How to prune

BY READERS DIGEST

1st Jan 2015 Home & Garden

How to prune
There’s an art to good pruning and to keep your garden healthy, proper pruning is essential. Here’s some helpful advice.
A gardener’s advice
There are 3 basic techniques for pruning plants:
  • Thinning 
  • Heading back
  • Shearing 
It's important to understand the difference between these techniques, because the easiest method, heading back, is seldom the best.

Thinning

Thinning is what you do when you follow a branch or stem back to where it sprouts, and prune it at its point of origin. With trees, this is usually where it emerges from a larger branch or the trunk. But in the case of long-limbed shrubs, such as forsythia and mahonia, most stems originate right at the ground. Spend a few minutes studying where branches originate and you will know exactly how to do this type of pruning. Always make pruning cuts at an angle to the stem to allow water to drain from the cut surface to keep it from rotting. Although thinning is often a slow and awkward way to prune, it is the best way to preserve the natural shape of any woody plant.

Heading Back 

Heading back is a technique that involves pruning off the tips of branches, which causes buds further down the branch to develop into new stems and flowers. This type of pruning increases the number of branches, making a plant bushier.

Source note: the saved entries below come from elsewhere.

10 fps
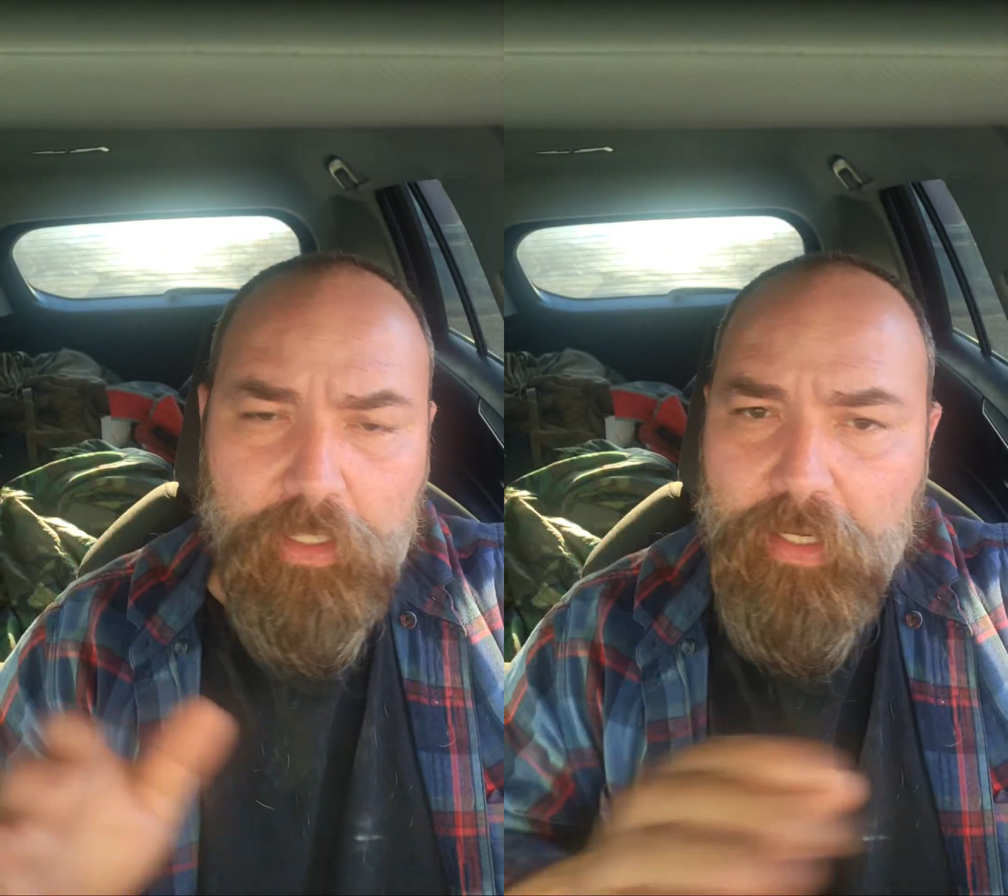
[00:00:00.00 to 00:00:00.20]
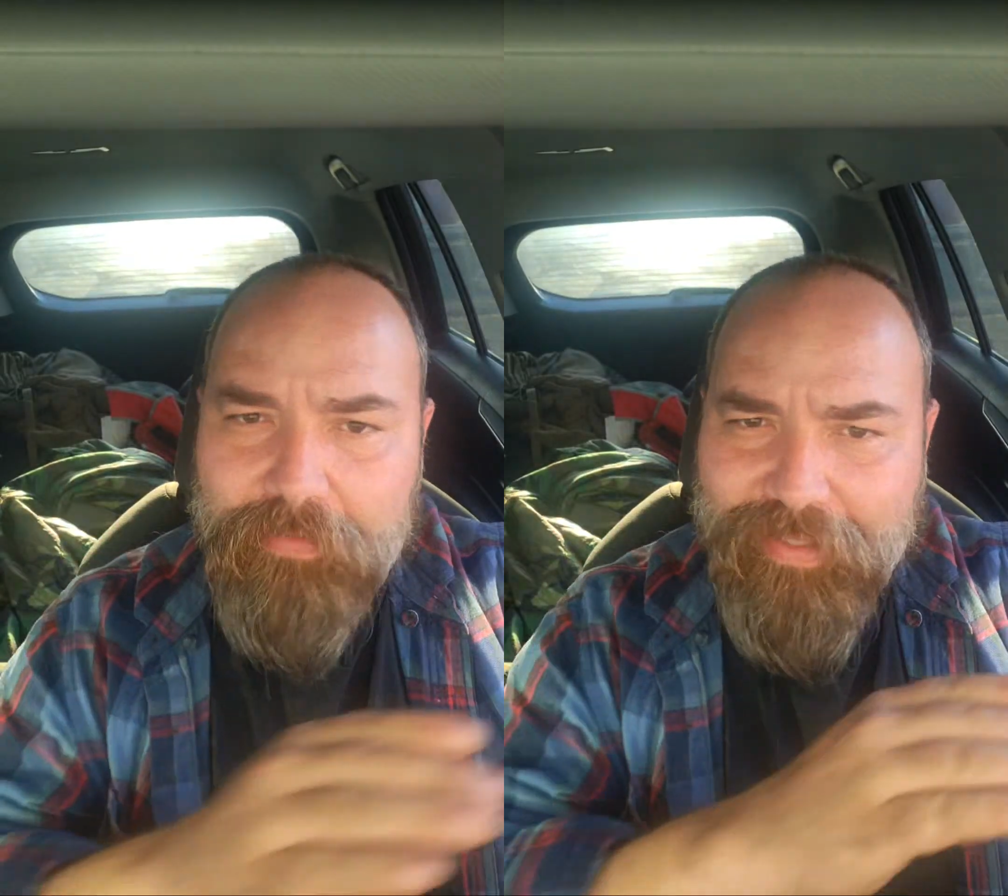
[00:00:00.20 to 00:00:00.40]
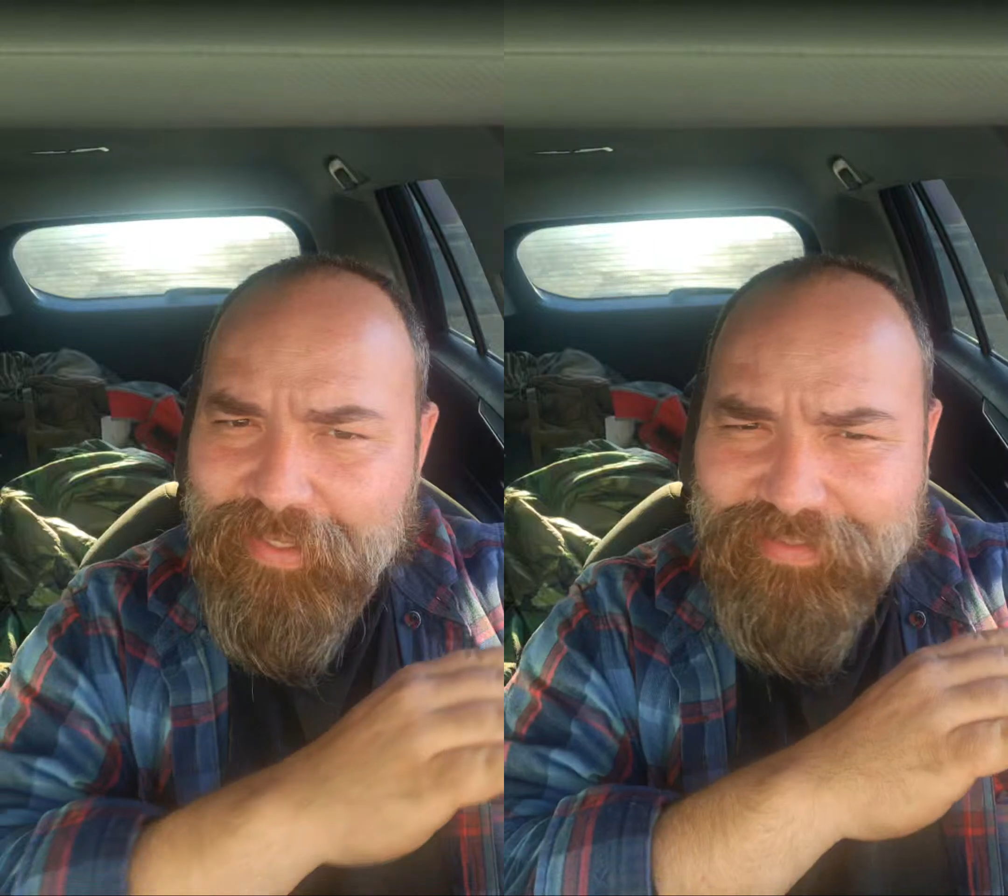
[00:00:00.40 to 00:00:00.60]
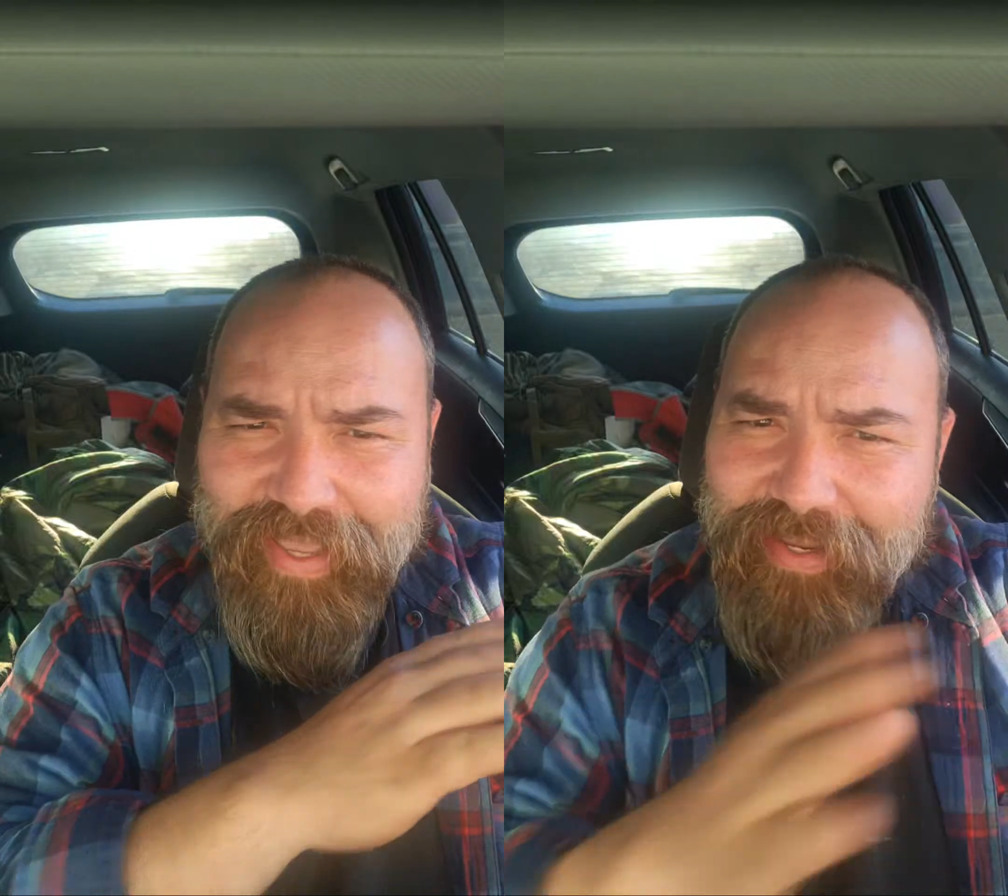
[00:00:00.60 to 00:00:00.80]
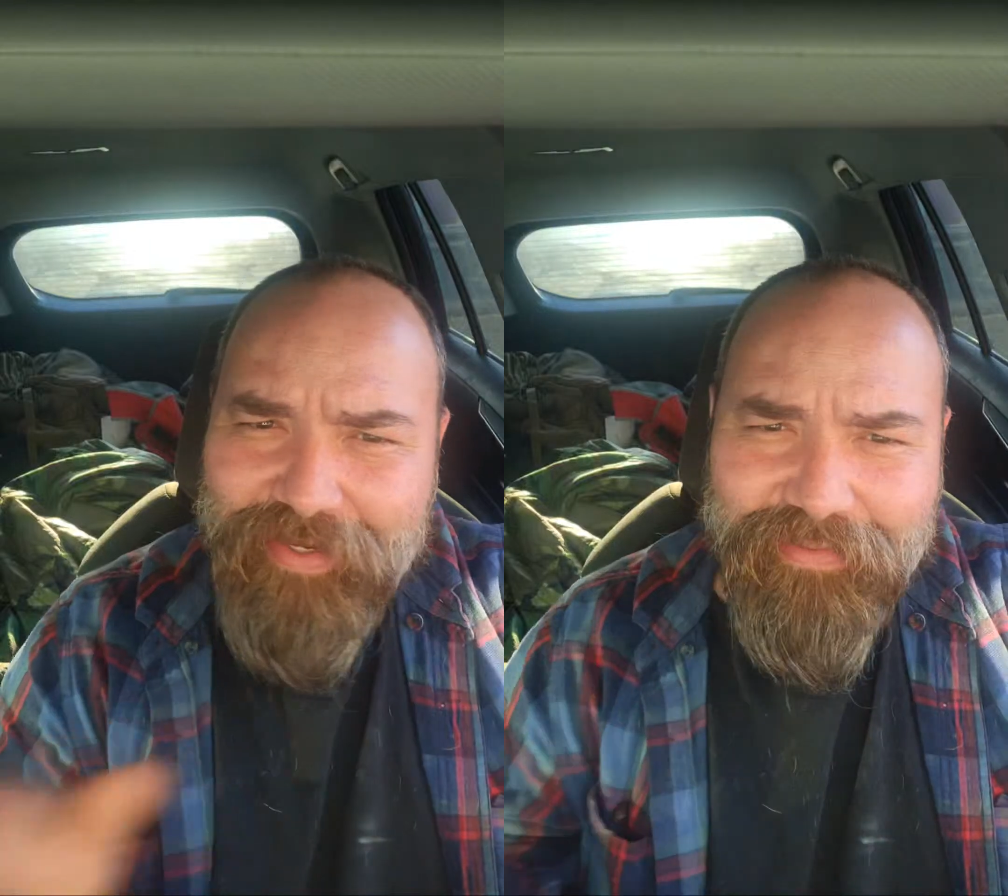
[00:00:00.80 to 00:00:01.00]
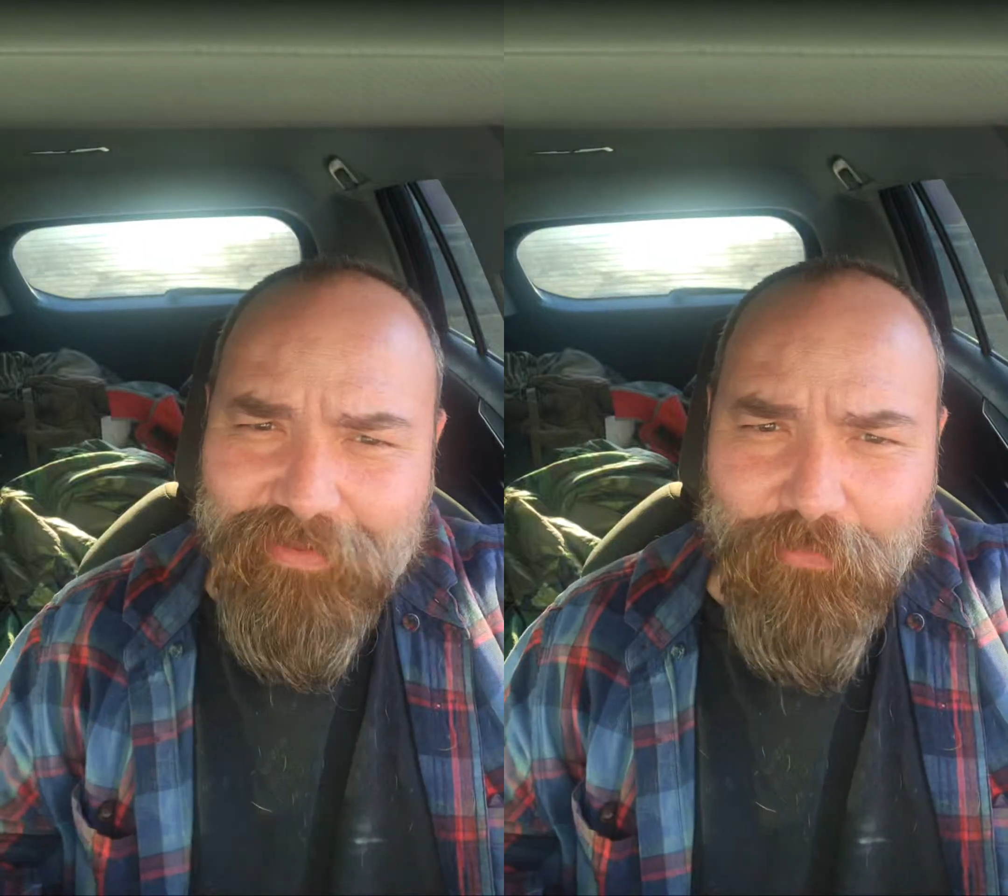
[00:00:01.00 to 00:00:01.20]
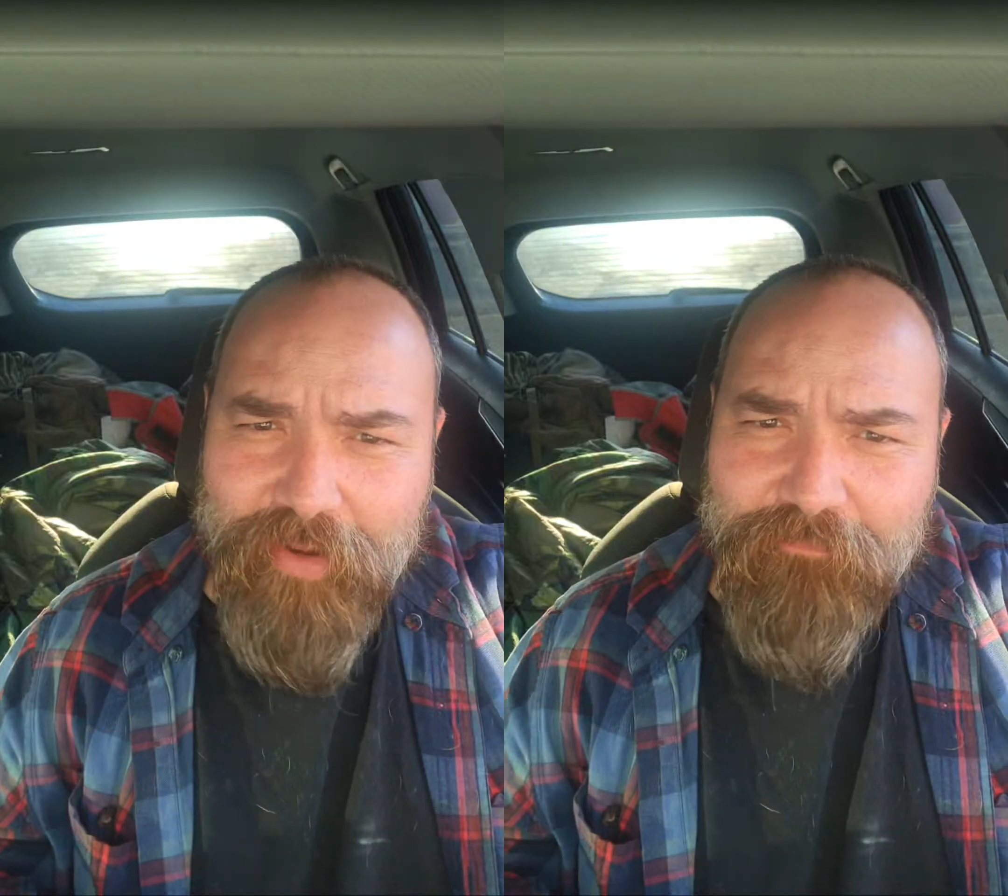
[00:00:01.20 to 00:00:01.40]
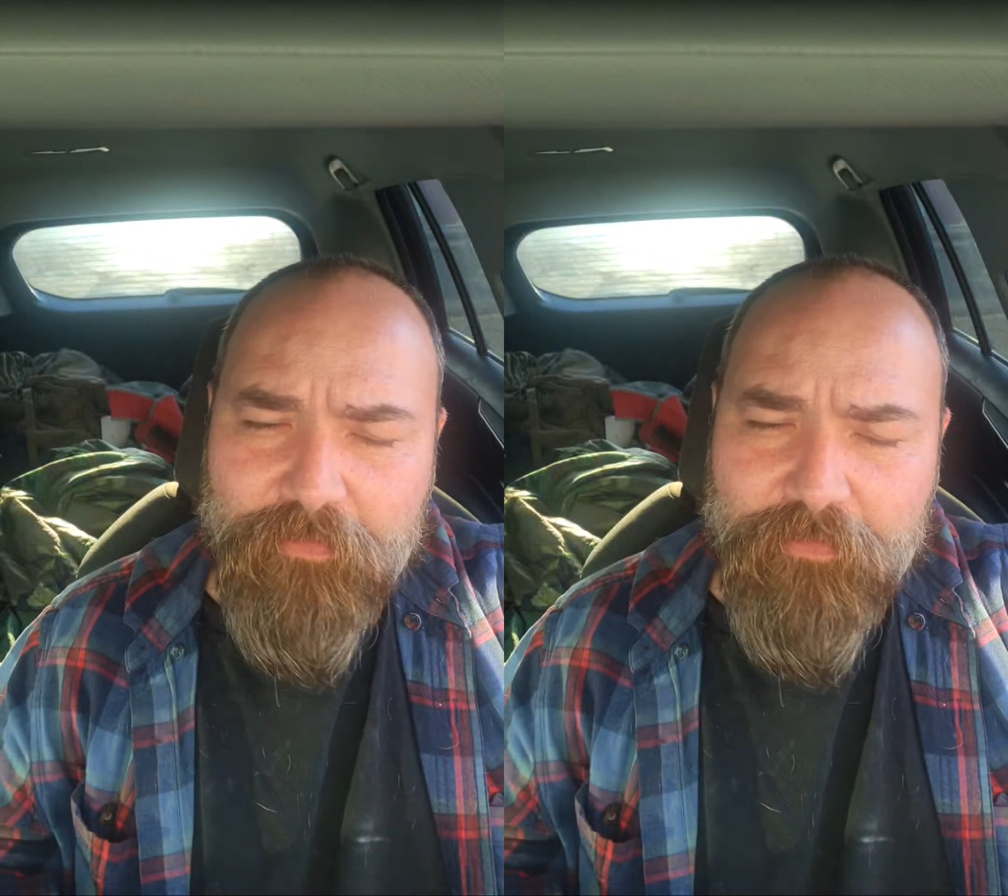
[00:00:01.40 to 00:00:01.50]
They can't take anything away from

It is used mostly for plants that bloom on stem tips, such as buddleia, rose, and most perennial vines. Deadheading, or removing the spent flowers, of annuals and perennials uses this same principle. Because heading back is easy compared to thinning, many gardeners mistakenly head back azaleas, forsythia, and hydrangea, robbing the plants of their natural beauty as well as many future flowers.

Shearing

Shearing is wholesale heading back, and its use should be limited to plants you wish to grow as dense hedges, for example barberry, boxwood, holly, and other shrubs that have a tight, compact form. Yet do keep in mind that just because a shrub can be sheared does not mean that this is necessary. When dwarf cultivars of shrubs are chosen, often little or no pruning of any kind is needed to keep them shapely and attractive.